Scalable Transaction Management with Serializable Snapshot Isolation on HBase

Date of Submission: 
February 16, 2012
Report Number: 
12-004
Report PDF: 
Abstract: 
Key-value based data storage systems such as HBase and Bigtable provide high scalability and availability compared to traditional relational databases. However, unlike relational databases, the existing key-value stores provide only limited transactional functionality, such as single-row transactions. In this paper, we address the problem of building scalable transaction management mechanisms for multi-row ACID transactions on data storage systems such as HBase. To support scalability and availability, the transaction management functions are decoupled from the data storage system. Furthermore, our design does not depend on any central transaction management layer, instead these functions and the related recovery actions are performed in a decentralized and cooperative manner by the application level processes executing the transactions.
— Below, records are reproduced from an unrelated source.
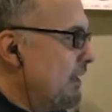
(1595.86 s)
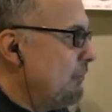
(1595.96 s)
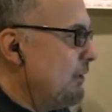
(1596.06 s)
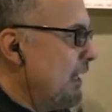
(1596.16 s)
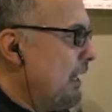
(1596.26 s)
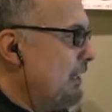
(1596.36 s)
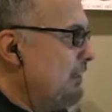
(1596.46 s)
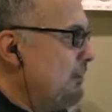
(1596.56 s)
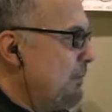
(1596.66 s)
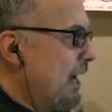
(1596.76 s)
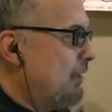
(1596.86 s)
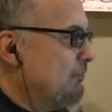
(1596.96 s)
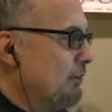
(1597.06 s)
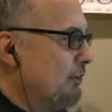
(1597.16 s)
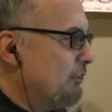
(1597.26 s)
that would end the
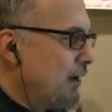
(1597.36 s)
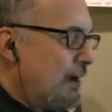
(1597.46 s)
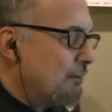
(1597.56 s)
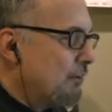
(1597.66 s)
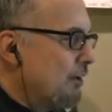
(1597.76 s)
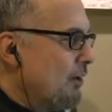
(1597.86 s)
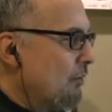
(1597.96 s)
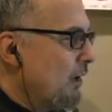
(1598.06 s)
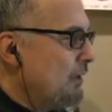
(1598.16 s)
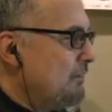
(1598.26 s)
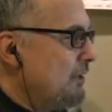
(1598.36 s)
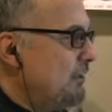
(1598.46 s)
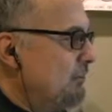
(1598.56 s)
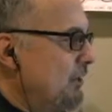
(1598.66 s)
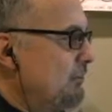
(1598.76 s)
back-and-forth travel while leaving
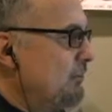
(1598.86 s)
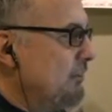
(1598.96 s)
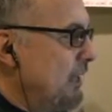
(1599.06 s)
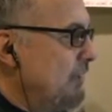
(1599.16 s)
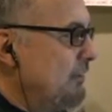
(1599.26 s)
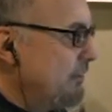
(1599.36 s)
its central tenets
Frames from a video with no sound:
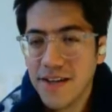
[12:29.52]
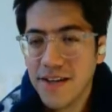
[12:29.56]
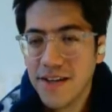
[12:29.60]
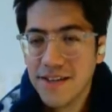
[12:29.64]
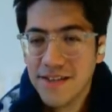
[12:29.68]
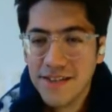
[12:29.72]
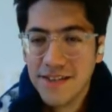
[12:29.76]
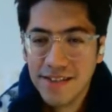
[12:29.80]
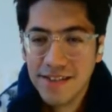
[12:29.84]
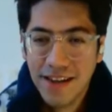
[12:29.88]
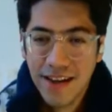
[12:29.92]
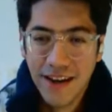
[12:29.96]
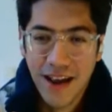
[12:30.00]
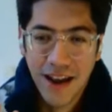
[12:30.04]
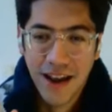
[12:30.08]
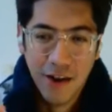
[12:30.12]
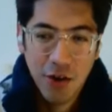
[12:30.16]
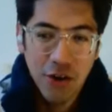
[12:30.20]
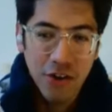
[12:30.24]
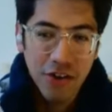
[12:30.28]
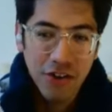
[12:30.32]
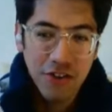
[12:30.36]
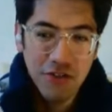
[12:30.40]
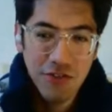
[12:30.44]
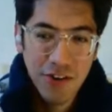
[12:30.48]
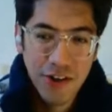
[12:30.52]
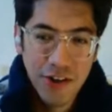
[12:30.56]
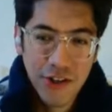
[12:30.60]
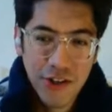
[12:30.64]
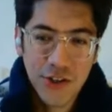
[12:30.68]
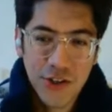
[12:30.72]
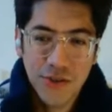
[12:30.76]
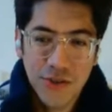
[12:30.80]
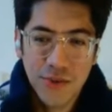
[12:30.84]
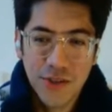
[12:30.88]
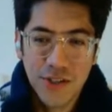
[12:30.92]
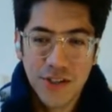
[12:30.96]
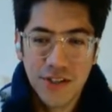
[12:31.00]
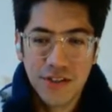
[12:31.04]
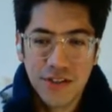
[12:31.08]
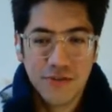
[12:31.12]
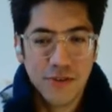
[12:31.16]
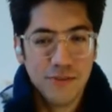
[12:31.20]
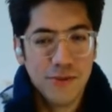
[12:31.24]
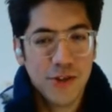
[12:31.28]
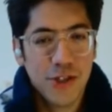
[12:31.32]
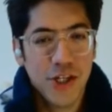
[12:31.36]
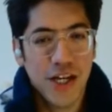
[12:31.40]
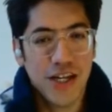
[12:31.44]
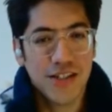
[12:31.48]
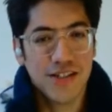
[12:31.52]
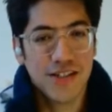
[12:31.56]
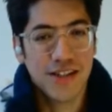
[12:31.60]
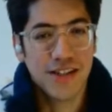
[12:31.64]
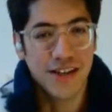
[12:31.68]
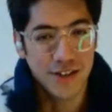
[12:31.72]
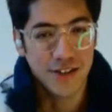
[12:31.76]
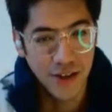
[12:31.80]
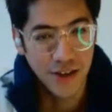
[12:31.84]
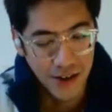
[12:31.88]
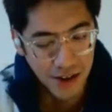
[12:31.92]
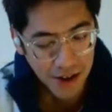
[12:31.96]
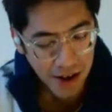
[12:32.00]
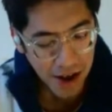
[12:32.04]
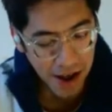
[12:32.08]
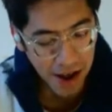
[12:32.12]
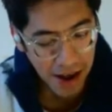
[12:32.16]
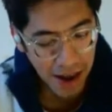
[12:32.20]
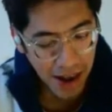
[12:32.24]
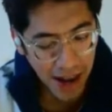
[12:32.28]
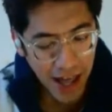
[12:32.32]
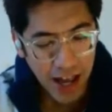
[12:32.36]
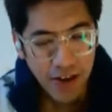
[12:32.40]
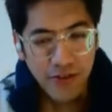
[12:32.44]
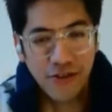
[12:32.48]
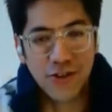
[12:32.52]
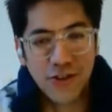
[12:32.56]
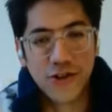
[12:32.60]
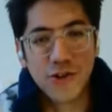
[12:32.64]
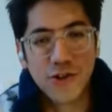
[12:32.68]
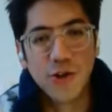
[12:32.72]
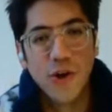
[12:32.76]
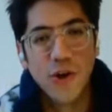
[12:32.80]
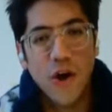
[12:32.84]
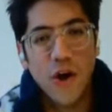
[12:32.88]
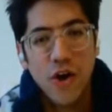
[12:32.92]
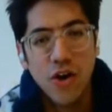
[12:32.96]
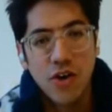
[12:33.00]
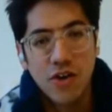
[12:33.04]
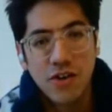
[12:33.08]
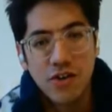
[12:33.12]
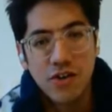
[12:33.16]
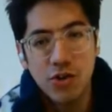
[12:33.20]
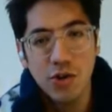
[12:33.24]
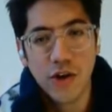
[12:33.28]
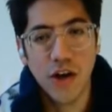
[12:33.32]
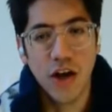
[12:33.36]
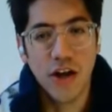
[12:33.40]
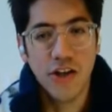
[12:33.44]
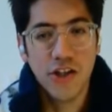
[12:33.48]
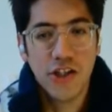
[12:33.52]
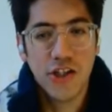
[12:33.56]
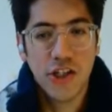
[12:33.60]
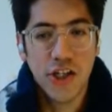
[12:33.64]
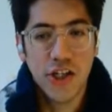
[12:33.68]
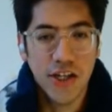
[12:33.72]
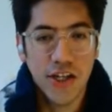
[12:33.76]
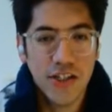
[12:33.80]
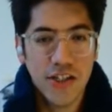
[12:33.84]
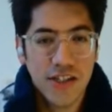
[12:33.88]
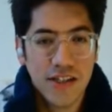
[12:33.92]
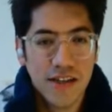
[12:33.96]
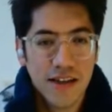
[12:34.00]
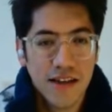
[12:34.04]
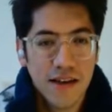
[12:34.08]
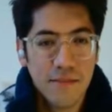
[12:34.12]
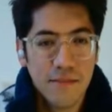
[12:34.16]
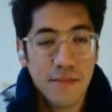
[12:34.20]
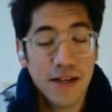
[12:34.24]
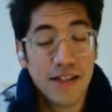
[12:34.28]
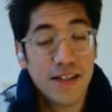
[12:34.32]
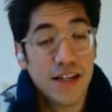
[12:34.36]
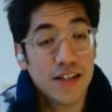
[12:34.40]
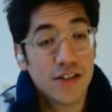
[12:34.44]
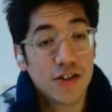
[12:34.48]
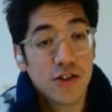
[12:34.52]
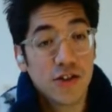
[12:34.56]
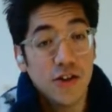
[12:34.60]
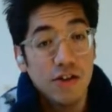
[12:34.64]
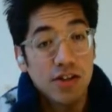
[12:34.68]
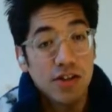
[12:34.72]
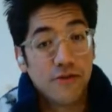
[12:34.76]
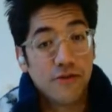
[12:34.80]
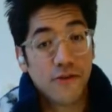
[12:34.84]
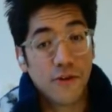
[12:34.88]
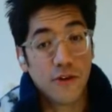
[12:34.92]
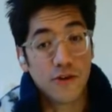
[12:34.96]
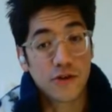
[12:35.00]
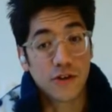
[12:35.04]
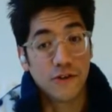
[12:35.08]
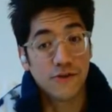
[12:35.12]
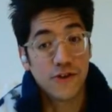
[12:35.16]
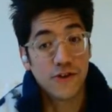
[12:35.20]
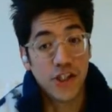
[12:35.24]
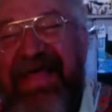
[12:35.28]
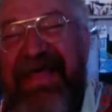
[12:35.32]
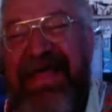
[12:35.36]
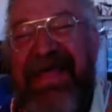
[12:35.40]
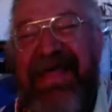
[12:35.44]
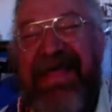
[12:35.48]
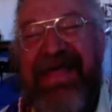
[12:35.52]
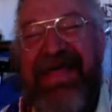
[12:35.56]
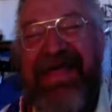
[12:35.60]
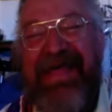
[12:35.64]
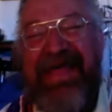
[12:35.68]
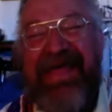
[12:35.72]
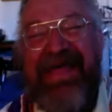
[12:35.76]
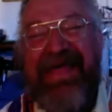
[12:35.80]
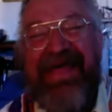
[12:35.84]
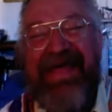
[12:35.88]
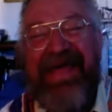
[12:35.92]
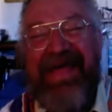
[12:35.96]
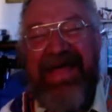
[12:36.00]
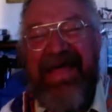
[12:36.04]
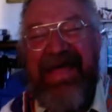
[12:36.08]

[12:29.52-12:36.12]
is a longer version, which is from chess. Like life is too long to learn chess, but that's not a fault of chess; it's a fault of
Our protocol uses snapshot-isolation model as it provides more concurrency. Since the basic snapshot isolation model does not guarantee serializability, our protocol uses a technique based on identifying dependency cycles amongst transactions to avoid serialization anomalies. The protocol for supporting serializability is also performed in a decentralized manner. We demonstrate the scalability and robustness of our approach as well as the correctness of the protocol in ensuring serializable executions of transactions on HBase. We also present and evaluate an alternative approach based on a hybrid model where certain functions, such as conflict detection, are performed by a dedicated service.